To avoid these disadvantages, an AND circuit 17 is provided, their inputs on the one hand to the output of the threshold switch 13 and on the other hand with the connection point between the series winding 2 and the drive actuator 10 are connected. The output of the AND circuit 17 is in a conductive connection with the coil 18 of the Kauptschützes 11, so that at the same time a Voltage at the abovementioned connection point and at the output of the threshold switch 13, the entire voltage supply of the vehicle is switched off via the main contactor 11 will.

The illustration of the exemplary embodiment is greatly simplified, see above is, for example, a switch-on relay that is usually present, which is used for control of the main contactor 11 is used, not shown.

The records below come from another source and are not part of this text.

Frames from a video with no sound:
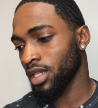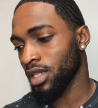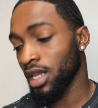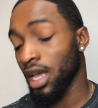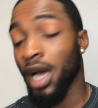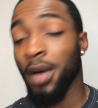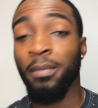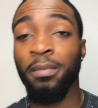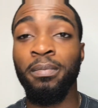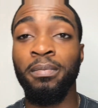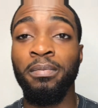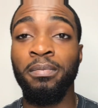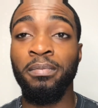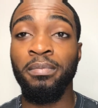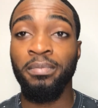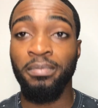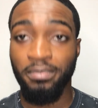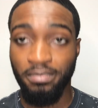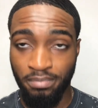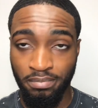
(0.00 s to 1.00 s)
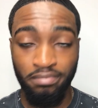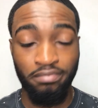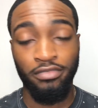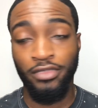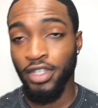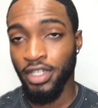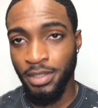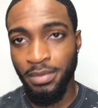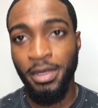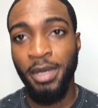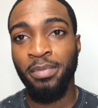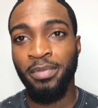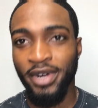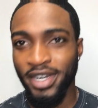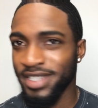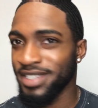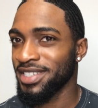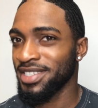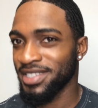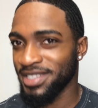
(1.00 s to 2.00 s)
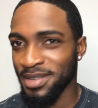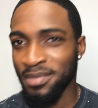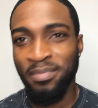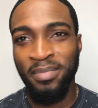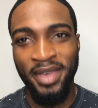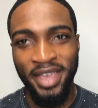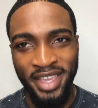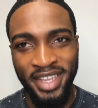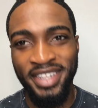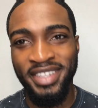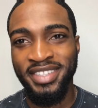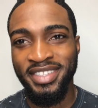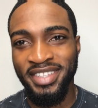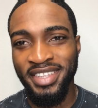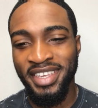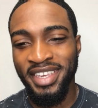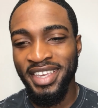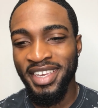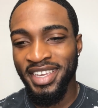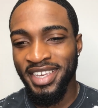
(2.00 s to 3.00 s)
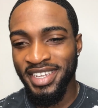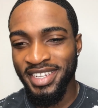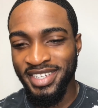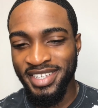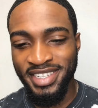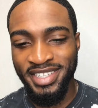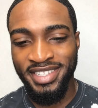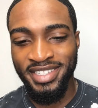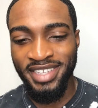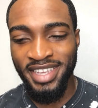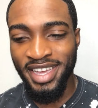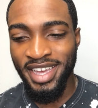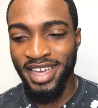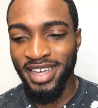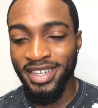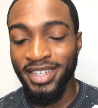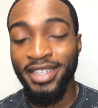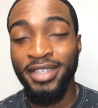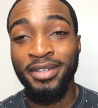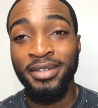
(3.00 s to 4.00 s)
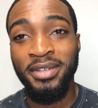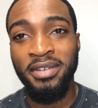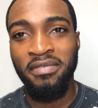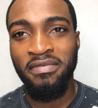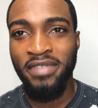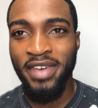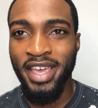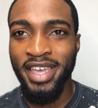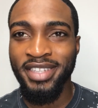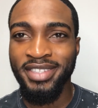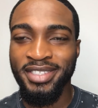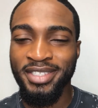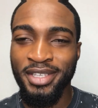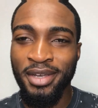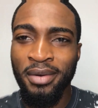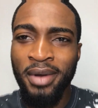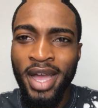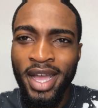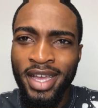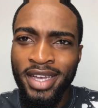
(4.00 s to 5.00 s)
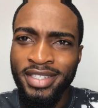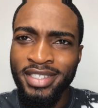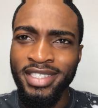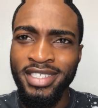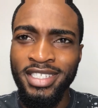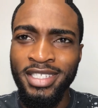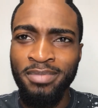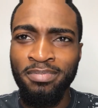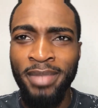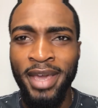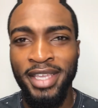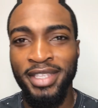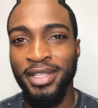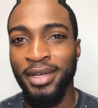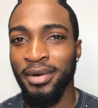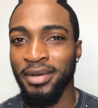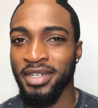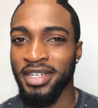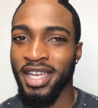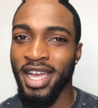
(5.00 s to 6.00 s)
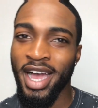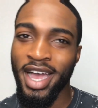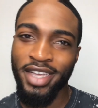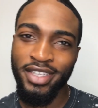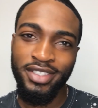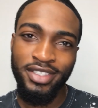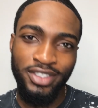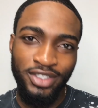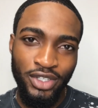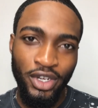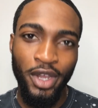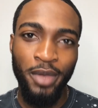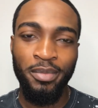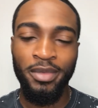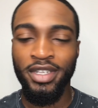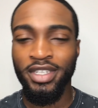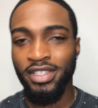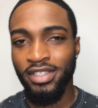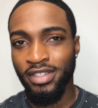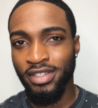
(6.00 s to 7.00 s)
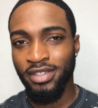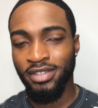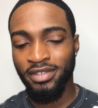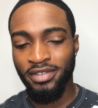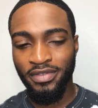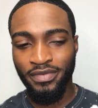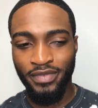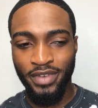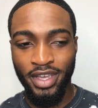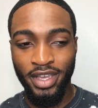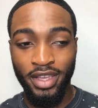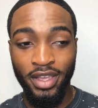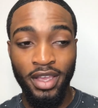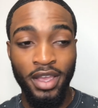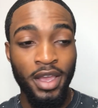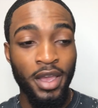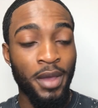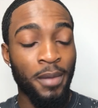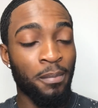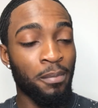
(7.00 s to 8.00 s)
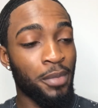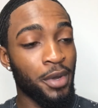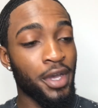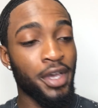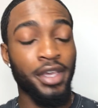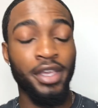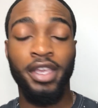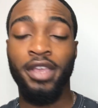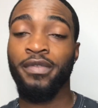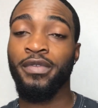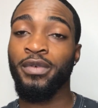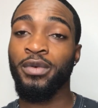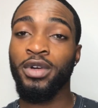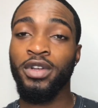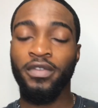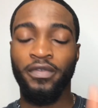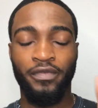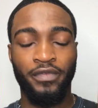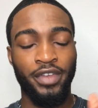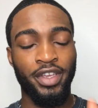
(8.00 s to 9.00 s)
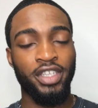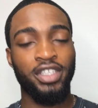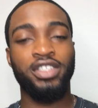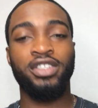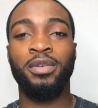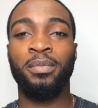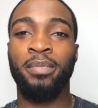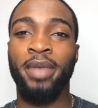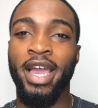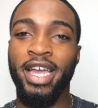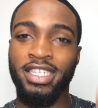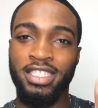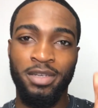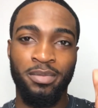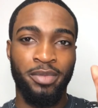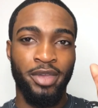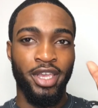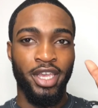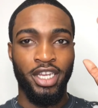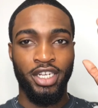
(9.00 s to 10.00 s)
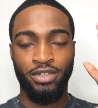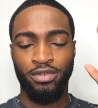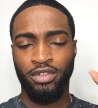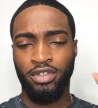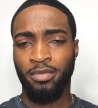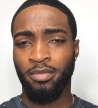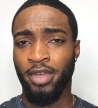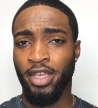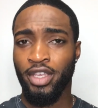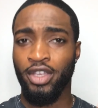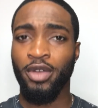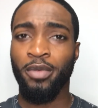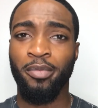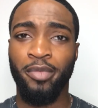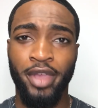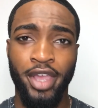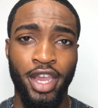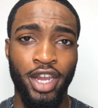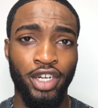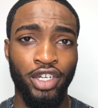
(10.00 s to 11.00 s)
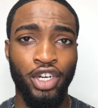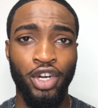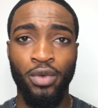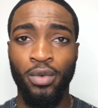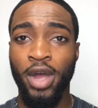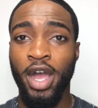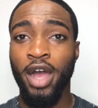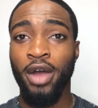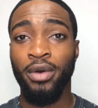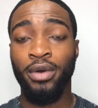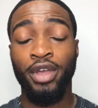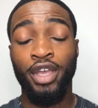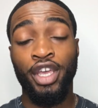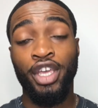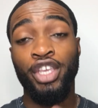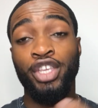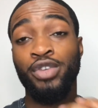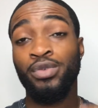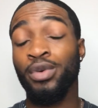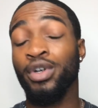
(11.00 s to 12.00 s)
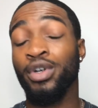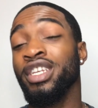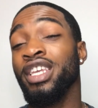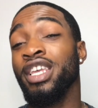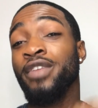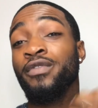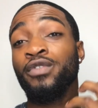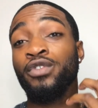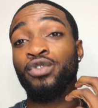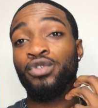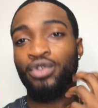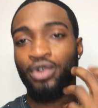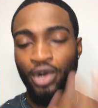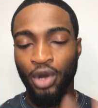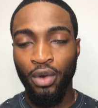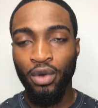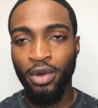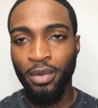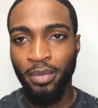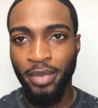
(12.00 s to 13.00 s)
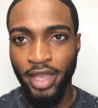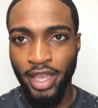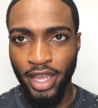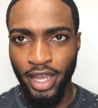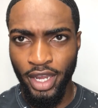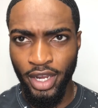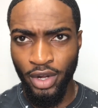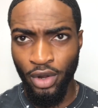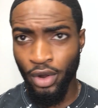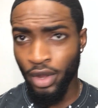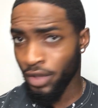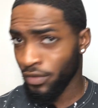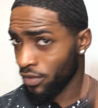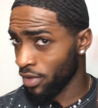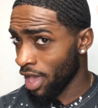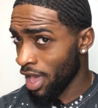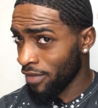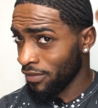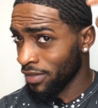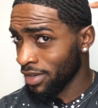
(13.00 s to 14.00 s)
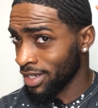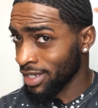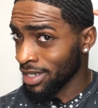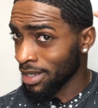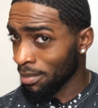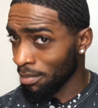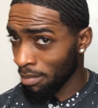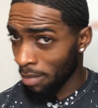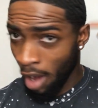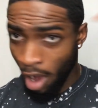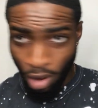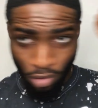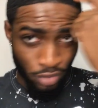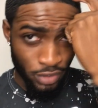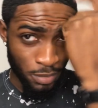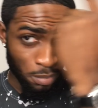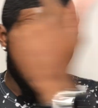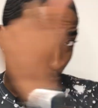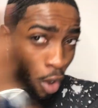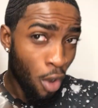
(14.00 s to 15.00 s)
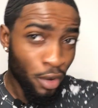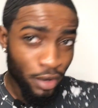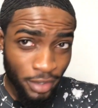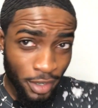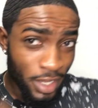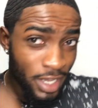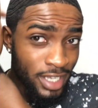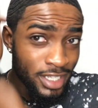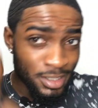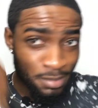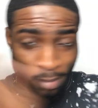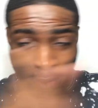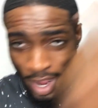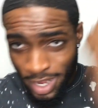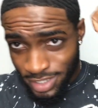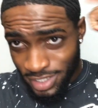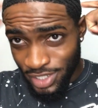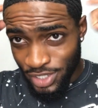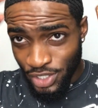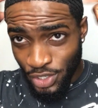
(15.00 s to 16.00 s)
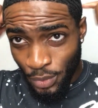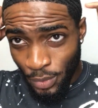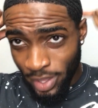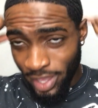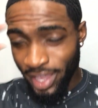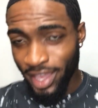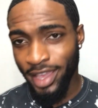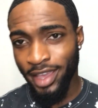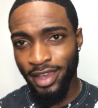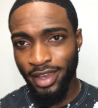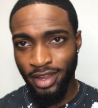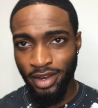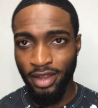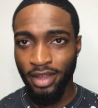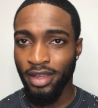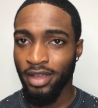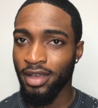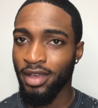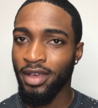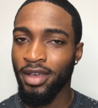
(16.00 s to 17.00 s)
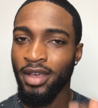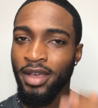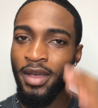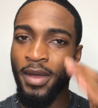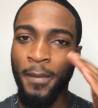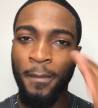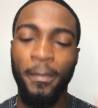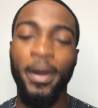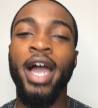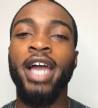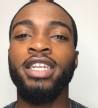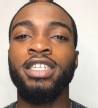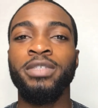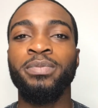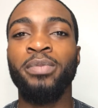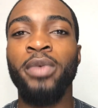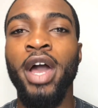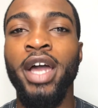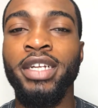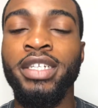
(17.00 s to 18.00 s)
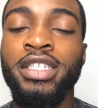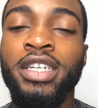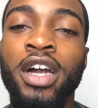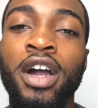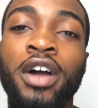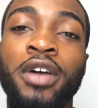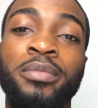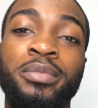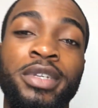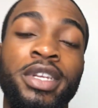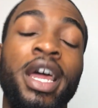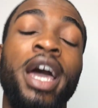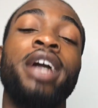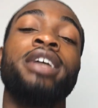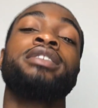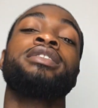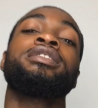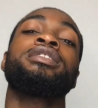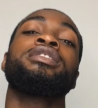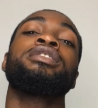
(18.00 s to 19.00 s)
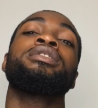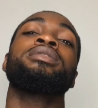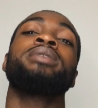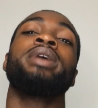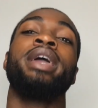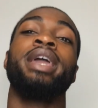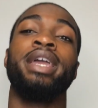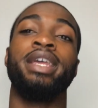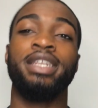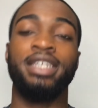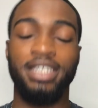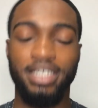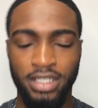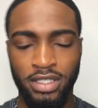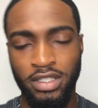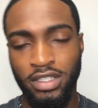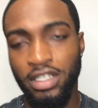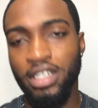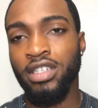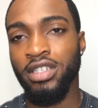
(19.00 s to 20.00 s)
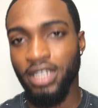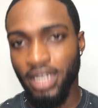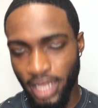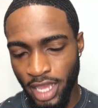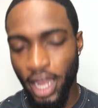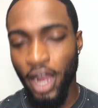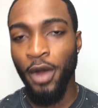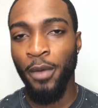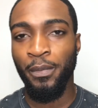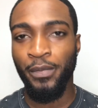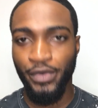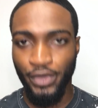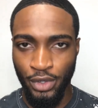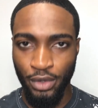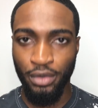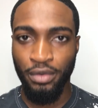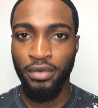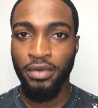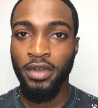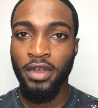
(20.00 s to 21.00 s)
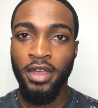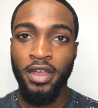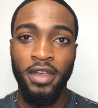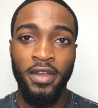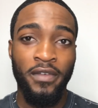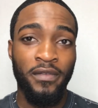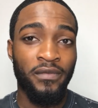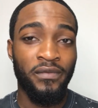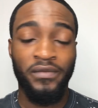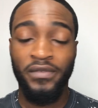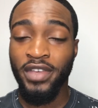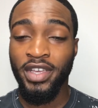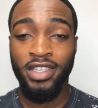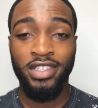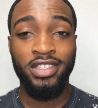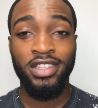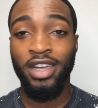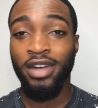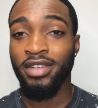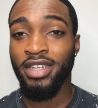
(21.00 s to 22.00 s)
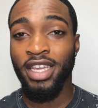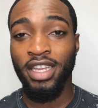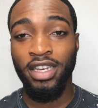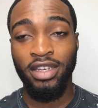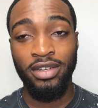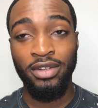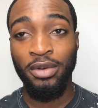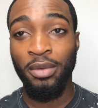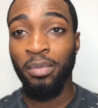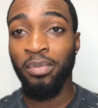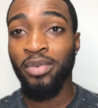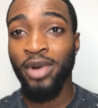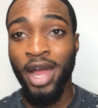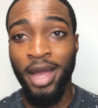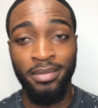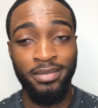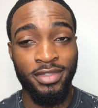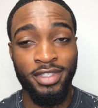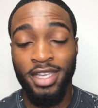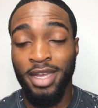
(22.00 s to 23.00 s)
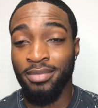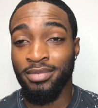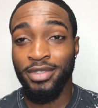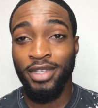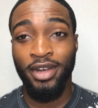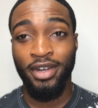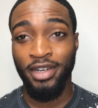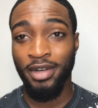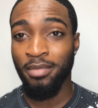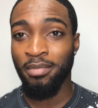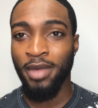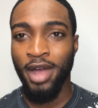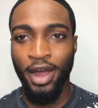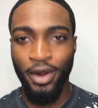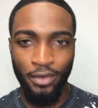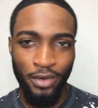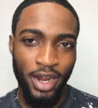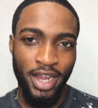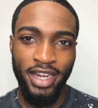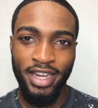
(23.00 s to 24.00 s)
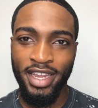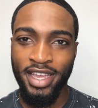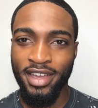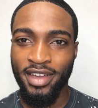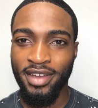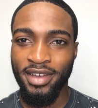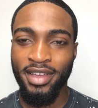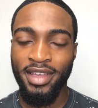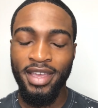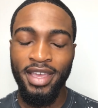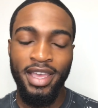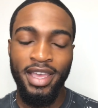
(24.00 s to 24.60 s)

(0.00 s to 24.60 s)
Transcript: I'm gonna be participating in this little event, so I can expect all the guys to join me in this little event. But if you want to fix your patchy beard, you want to make your beard go out, you to even grow a beard, or if you have any bald spots in your head, buy this product called Minoxidil, and it should help you fix all that little problems I'm talking about right now.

If such a switch-on relay is available it will often be useful to make the connection between the circuit 17 and the Main contactor 11 to be routed via this relay 0

Claims (1)

Addresses control circuit for a DC motor, in particular in battery-powered vehicles, in which a drive and a brake actuator are provided, which by a comparison between an adjustable setpoint voltage and an actual value voltage output by a tachometer generator controlled in this way be that the Brens actuator is energized when the setpoint is less than is the actual value, and the drive actuator is conductive when the setpoint is greater than the actual value, characterized by a switching device (17) which the The supply voltage is switched off when both actuators become conductive. Control circuit according to Claim 1, characterized in that the supply line the control voltage to the brake actuator and taie connecting line between the Drive actuator and the motor each connected to an input of a W4D circuit are, the output of which is directly or indirectly connected to the control winding of a Motor circuit is connected to the switched-on contactor.